Founder of Ikea, Ingvar Feodor Kamprad, was born on March 30, 1926 in a small province Smaaland in Pjätteryd (now a part of Âlmhult Municipalty), Southern Sweden. Kamprad’s biographers believe that the trading hobby was passed to Ingvar by inheritance.
In 1897, the company that belonged to the grandfather of the future billionaire was on the verge of bankruptcy. His grandfather could not pay the mortgage and committed suicide.
Ingvar’s grandmother, however, was able to save the business. So she taught her grandson to bridge over the difficulties with willpower and perservance. Grandmother Francis had a huge positive impact not only on Ingvar, but on the entire family. She was a very intelligent woman, although of simple origin though.
To most present-day Swedes, the date and the names, in a famously rural region, resound of harsher times, when Sweden was agrarian and poor. They speak of hard work, frugality and egalitarianism rooted in shared poverty – values which would eventually enter the IKEA ethos.
Even as a young boy Ingvar knew he wanted to develop a business. At the age of five he started selling matches to his nearby neighbors and by the time he was seven, he started selling further afield, using his bicycle. He found out he could buy matches in bulk cheaply in Stockholm and re-sell them individually at a very low price, even with a good profit.
Later he started selling flower seeds, greeting cards, Christmas tree decorations, and later pencils and ball-point pens and fish.
People, who closely work with Ingvar Kamprad, say that he is a brilliant marketer, a wise man who never kames a mistake. The strategy of Kamprad is indeed studied and examined by major entrepreneurs from all over the world. Ingvar never attended a university and school teachers could not even teach him to read for a long time, since he was dyslectic. His lack of a university degree has always been replaced by enthusiasm.
“If you work and do not feel incorrigible enthusiasm, consider that at least a third of your life has gone down the drain,” Ingvar once remarked.
In 1943, when he was 17 years, Kamprad’s father rewarded him with a small sum of money for doing well in school. With it, Ingvar founded a business named IKEA, an abbreviation for Ingvar Kamprad from Elmtaryd, Agunnaryd, his boyhood home.
At the beginning of its operation, the young Kamprad engaged in the trade of different things, from matches to discount stockings. But the biggest demand was for pens. At the beginning of 1940s they were a novelty even in Sweden. Kamprad ordered 500 pens from Paris, taking a loan of 500 SEK in a district bank, at that time around 63 USD. According to Kamprad, this was the first and the last loan that he had taken in his life.
Later he started selling wallets, picture frames, table runners, watches, jewelry and nylon stockings, meeting needs with products at reduced prices.
Two years after starting IKEA, Kamprad began using milk trucks to deliver his goods. In 1947, he started selling furniture made by local manufacturers. By 1955, manufacturers began boycotting IKEA, protesting against Kamprad’s low prices. This forced him to design items in-house.

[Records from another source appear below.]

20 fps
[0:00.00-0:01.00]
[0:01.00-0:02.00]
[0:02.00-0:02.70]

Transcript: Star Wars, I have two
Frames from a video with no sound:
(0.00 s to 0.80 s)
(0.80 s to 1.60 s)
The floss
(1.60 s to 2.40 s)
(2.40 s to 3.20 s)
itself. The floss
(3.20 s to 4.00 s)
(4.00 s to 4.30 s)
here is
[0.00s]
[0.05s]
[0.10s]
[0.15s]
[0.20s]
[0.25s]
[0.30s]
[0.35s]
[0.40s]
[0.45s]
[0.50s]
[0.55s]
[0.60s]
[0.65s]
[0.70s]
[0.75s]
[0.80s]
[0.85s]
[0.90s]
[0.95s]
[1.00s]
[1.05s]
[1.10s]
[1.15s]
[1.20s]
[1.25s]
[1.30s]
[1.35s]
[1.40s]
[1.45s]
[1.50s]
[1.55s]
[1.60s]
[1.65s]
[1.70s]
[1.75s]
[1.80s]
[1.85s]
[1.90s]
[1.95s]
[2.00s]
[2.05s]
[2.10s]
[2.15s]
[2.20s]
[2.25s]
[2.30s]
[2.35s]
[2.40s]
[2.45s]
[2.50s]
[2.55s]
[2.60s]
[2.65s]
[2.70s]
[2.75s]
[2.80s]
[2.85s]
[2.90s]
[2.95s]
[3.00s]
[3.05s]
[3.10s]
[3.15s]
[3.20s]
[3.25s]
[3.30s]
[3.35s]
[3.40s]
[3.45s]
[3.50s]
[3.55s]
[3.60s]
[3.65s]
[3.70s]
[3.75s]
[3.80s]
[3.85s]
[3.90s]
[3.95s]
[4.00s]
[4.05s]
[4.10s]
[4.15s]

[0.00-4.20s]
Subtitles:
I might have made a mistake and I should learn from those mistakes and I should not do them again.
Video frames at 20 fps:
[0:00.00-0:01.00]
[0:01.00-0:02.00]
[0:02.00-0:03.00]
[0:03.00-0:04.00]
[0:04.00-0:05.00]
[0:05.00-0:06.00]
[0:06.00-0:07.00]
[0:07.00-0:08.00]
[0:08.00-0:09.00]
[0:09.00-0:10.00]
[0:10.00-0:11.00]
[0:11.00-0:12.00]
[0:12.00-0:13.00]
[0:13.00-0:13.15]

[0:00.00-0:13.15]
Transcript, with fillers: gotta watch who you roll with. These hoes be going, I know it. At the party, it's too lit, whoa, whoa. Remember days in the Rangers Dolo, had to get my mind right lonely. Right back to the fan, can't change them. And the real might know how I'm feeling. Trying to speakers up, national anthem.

Kamprad is also behind the simple, yet revolutionary innovation that is the flat pack. He began selling IKEA products in flat-pack form, from his own warehouses. Thus the basic IKEA concept – simple, affordable flat-pack furniture, designed, distributed and sold in-house – was complete.
To attract prospective customers to the presentation of the store, the young entrepreneur promised a free cup of coffee and a bun to everyone who would come. Imagine his surprise when this modest event attracted more than a thousand people. The idea of opening a fast food restaurant in each store looked great for the owner of IKEA. Time passed and each IKEA store got a fast food restaurant.
The first IKEA advertisement appeared in 1945 when Ingvar Kamprad’s business outgrew his ability to make individual sales calls. He began advertising in local newspapers and operating a makeshift mail-order service.
The driving idea behind IKEA was, and is, that anyone should be able to afford stylish, modernist furniture. Kamprad felt he was not only cutting costs and making money, but serving the people as well.
Kamprad’s business grew and grew. IKEA expanded throughout Sweden, to Norway and Denmark, via Germany to continental Europe, and on to the ends of the world. When IKEA opened in Shanghai, 80,000 people visited the store. Today, there are over 300 IKEA stores in the world – in 38 countries. All this time, Kamprad has never borrowed money or issued a stock.
In 2009 IKEA opened a new store in Red Hook, Brooklyn, and music is an important element of the shopping experience there. It’s a part of the company’s expansive globalization process. To expectant New Yorkers the old, familiar music tracks are comforting when they’re about to buy furniture with unusual and minimalistic design and even has names which for most Americans are impossible to pronounce.